Guess What? Furniture manufacturing could return to America

the rush to China by unprepared furniture manufacturers may have been premature chickening-out on America and have come home to roost in ways not fully comprehended

Call me crazy. I know you do, all ready (It's a badge of honor!). But furniture manufacturing probably will return to North America. In a different form, and most likely in clustered facilities in the Southeast (Mississippi and North Carolina where most of the industry's creative class resides), the reason is simple: economics and geography.

More than a couple of major studies are underway about the logistical challenges of offshore production. Not only on continuity of the supply chain, but the frightening reality of unpredictability of the long supply chains has many minds at work assessing alternatives.

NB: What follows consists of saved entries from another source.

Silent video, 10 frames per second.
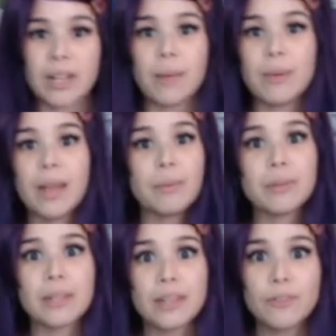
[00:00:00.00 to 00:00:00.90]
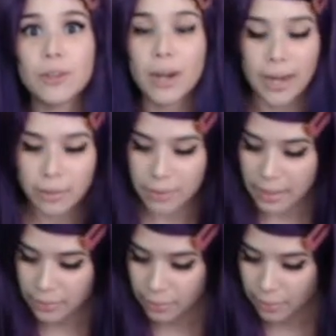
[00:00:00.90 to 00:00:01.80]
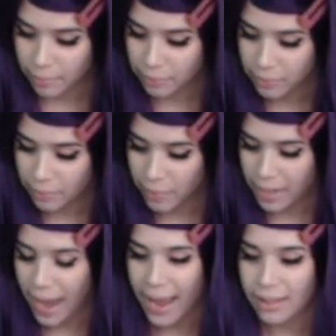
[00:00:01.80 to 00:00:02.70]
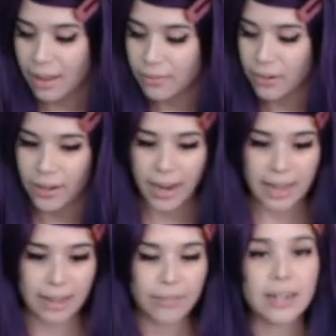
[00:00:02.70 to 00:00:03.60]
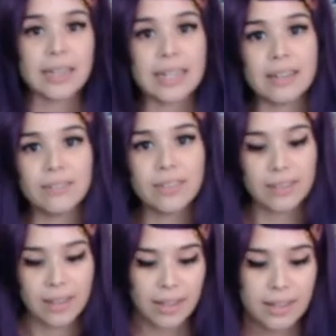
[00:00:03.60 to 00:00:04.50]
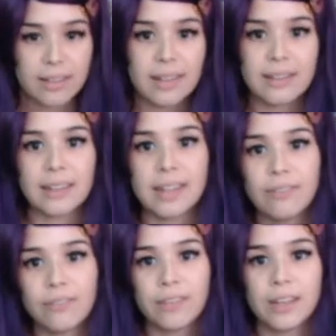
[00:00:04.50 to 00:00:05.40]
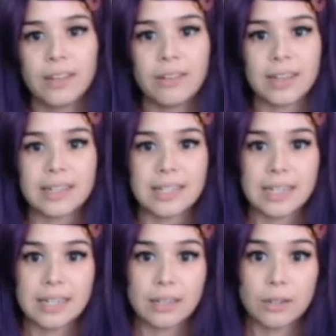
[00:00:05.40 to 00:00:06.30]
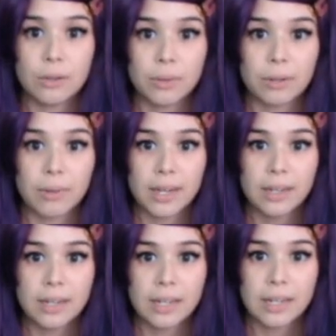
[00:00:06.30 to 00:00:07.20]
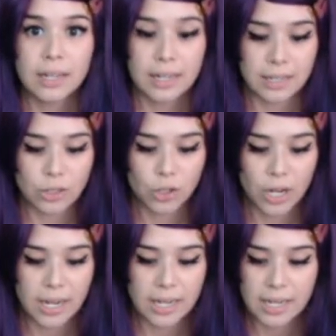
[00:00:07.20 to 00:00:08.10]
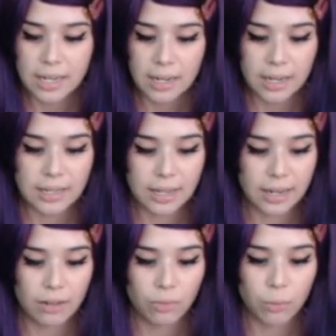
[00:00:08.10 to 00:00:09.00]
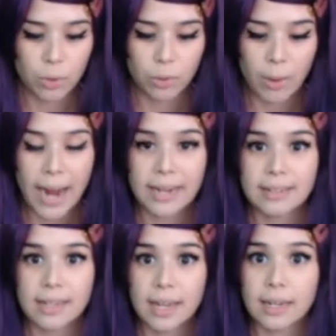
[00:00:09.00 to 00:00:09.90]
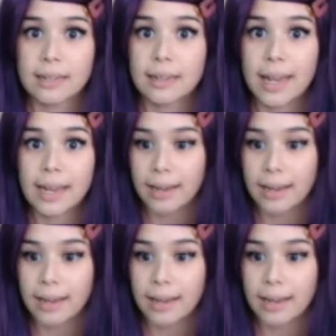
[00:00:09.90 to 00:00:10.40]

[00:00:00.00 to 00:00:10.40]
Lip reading: I be able to lift her? I don't think so. But I love her. I love her leaves. This leaf, you can see, is a newer one because it's shiny, it's kind of more waxy, and it's a light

Made in North America will be returning. If you don't believe me, then consider Ikea crazy, too. The big international retailer knows something, and is constructing North American manufacturing facilities in Danville, Virginia, just up the road from High Point, the furniture capital of the world.

Retrospectively, the rush to China by the unprepared reactionary furniture manufacturers may have been premature chickening-out on America and have come home to roost in ways not fully comprehended. Because the unintended consequences are always lurking, and could be encapsulated in the fabled Chinese maxim, “Don't begin until you know the end.”

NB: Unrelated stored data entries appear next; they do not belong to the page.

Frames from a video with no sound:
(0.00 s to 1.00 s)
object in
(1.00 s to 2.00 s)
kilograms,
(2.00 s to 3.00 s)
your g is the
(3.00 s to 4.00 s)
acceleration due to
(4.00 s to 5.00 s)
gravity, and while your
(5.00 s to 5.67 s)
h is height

The end is near, as we all know. It's just a matter of what end, the beginning or the end. No joke.

Remember, a kind of mercantile physics is occurring. For every action, there's a reaction, with some reactions in the thoughtful forms of investment. All the tacit knowledge and institutional wisdom moving offshore just opens the opportunity right here in North America.

Smart manufacturers (likely to be marketers in the future) are learning that the cost savings may not be there, and there is offshore. But the savings will be in North America, and that includes Canada and Mexico. Hey, aey and olé," they say about North America.

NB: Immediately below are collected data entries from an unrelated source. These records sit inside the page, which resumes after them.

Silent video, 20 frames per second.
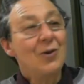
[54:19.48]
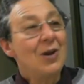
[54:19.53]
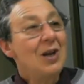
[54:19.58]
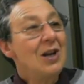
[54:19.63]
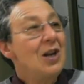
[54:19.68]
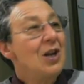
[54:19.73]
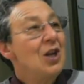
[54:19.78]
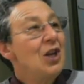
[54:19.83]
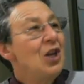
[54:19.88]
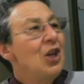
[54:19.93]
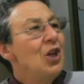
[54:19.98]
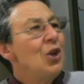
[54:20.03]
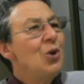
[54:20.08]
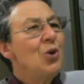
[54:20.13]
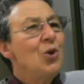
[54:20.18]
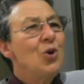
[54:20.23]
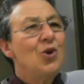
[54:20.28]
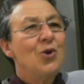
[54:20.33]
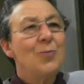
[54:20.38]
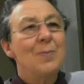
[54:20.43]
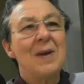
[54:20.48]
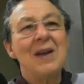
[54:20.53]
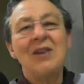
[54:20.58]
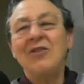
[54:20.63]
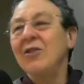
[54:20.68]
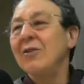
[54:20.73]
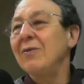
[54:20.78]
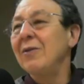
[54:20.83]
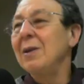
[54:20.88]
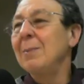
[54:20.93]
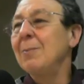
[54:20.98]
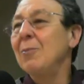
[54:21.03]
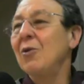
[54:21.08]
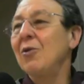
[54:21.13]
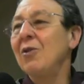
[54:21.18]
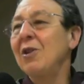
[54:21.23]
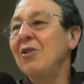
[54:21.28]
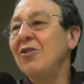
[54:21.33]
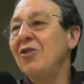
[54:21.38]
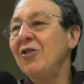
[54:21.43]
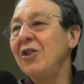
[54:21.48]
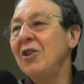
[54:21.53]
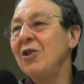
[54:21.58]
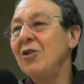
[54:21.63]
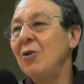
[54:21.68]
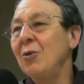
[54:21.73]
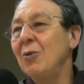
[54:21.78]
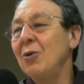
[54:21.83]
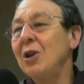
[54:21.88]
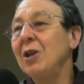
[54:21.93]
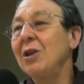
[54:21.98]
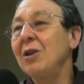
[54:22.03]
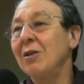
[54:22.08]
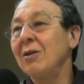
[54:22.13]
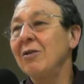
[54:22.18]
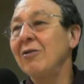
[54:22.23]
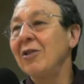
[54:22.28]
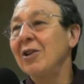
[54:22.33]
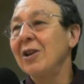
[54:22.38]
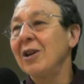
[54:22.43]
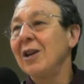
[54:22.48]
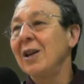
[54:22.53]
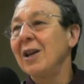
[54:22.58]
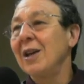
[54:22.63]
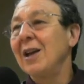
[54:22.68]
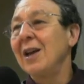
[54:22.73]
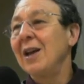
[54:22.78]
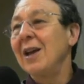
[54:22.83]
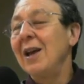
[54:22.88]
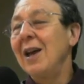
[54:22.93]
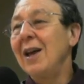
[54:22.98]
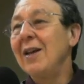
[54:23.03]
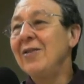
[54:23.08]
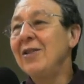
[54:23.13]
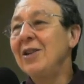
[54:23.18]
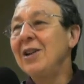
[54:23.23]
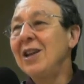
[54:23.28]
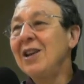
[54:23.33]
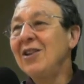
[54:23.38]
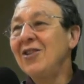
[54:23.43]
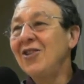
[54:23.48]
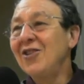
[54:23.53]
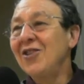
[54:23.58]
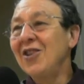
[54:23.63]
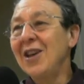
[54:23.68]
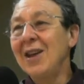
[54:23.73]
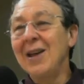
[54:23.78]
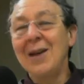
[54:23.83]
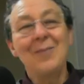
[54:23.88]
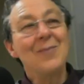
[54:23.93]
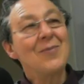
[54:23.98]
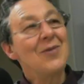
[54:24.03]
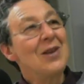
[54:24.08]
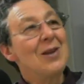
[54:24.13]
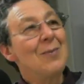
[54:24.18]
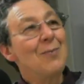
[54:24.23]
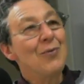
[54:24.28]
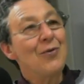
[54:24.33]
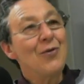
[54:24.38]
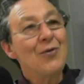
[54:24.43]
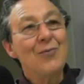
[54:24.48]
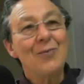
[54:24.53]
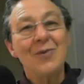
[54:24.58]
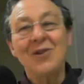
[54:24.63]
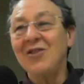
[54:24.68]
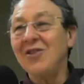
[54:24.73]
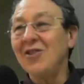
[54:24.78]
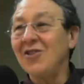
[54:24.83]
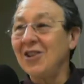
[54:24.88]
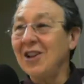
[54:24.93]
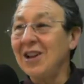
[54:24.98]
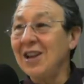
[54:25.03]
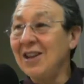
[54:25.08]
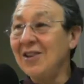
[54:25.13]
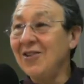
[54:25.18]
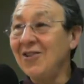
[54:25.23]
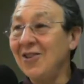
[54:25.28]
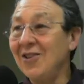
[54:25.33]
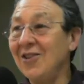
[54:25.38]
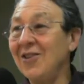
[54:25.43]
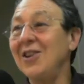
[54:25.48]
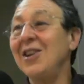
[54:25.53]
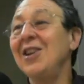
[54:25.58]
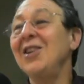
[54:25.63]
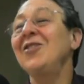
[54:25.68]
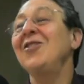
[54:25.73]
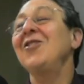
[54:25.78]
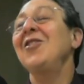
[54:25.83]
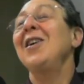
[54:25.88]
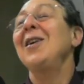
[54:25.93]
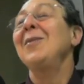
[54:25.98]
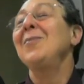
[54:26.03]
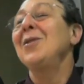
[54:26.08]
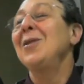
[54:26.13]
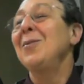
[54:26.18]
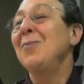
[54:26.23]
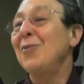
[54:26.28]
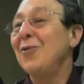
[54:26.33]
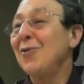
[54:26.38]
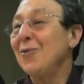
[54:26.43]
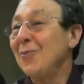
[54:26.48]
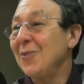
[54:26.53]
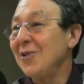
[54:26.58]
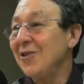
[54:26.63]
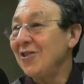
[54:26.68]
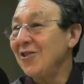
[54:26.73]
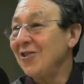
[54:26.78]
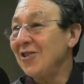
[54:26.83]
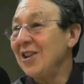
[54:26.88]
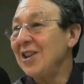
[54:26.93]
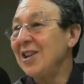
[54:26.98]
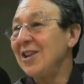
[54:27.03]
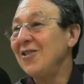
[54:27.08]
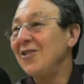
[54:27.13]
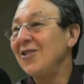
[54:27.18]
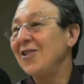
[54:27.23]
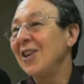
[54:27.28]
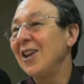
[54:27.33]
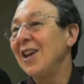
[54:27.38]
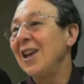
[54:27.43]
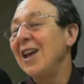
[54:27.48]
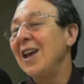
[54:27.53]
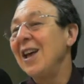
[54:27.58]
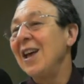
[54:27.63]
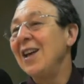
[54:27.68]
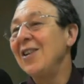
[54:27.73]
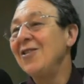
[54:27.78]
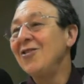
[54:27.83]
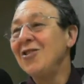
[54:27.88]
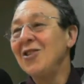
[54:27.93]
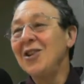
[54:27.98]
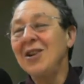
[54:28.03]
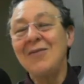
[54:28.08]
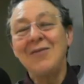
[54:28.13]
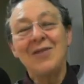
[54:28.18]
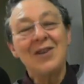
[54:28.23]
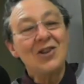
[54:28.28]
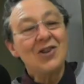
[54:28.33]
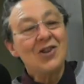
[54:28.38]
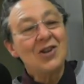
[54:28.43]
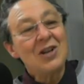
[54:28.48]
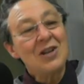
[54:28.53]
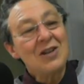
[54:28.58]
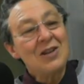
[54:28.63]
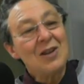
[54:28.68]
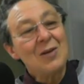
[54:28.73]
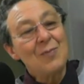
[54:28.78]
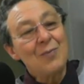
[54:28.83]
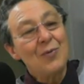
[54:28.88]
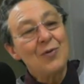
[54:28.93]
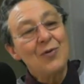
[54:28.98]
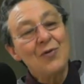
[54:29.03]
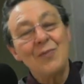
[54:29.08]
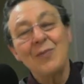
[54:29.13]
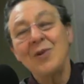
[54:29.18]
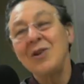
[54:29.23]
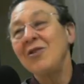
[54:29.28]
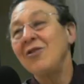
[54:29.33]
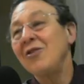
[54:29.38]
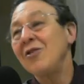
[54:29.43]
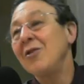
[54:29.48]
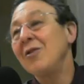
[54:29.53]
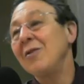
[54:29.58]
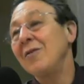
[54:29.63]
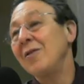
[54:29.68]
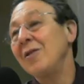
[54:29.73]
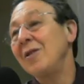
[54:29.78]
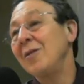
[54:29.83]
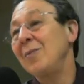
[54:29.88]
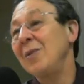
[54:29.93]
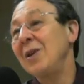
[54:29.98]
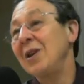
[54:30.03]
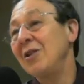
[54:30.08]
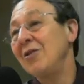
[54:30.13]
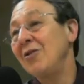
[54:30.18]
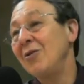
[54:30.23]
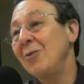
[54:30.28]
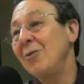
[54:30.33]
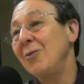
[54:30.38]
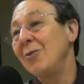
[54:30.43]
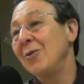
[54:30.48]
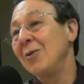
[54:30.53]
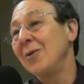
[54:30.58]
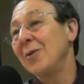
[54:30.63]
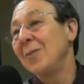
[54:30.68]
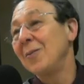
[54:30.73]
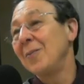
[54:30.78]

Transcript: you get a huge, massive increase in your yield. And the next time, the improvement is less, and the next time, the improvement is less, until eventually the improvement is not very big at all.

And just how crazy is Toyota, Honda, Mitsubishi, BMW and others for investing in North America. The Duh-factor is alive and well, and this well is mighty deep.

Yes, we'll have to see the results of the serious supply chain research, whose early findings seem to indicate disappointment to the legacy furniture factories reflexively chasing cheap labor, as they hurriedly abandoned domestic production in favor of offshore dreams that may devolve into onshore schemes. We just don't really know.

Incidentally, if you thought the toothpaste from China could be troublesome, or the lead in the Sino-made toys is a health problem, get ready for some failure and quality issues in the dimension parts and components coming from China. This frightening news is courtesy of insiders who've been in serious discussions with the Chinese.

China is the wild, wild Far East fraught with potential, bottomless caverns of false greed and the seeds of social rebellion that will make Lenin appear to be piker.

Western heads are spinning to comprehend the moving target of logistical stability in a production stable of global instability.

Maybe the horse will gallop back to the American barn. Or am I just a headless horseman and hoarse-man, riding and shouting at Midnight?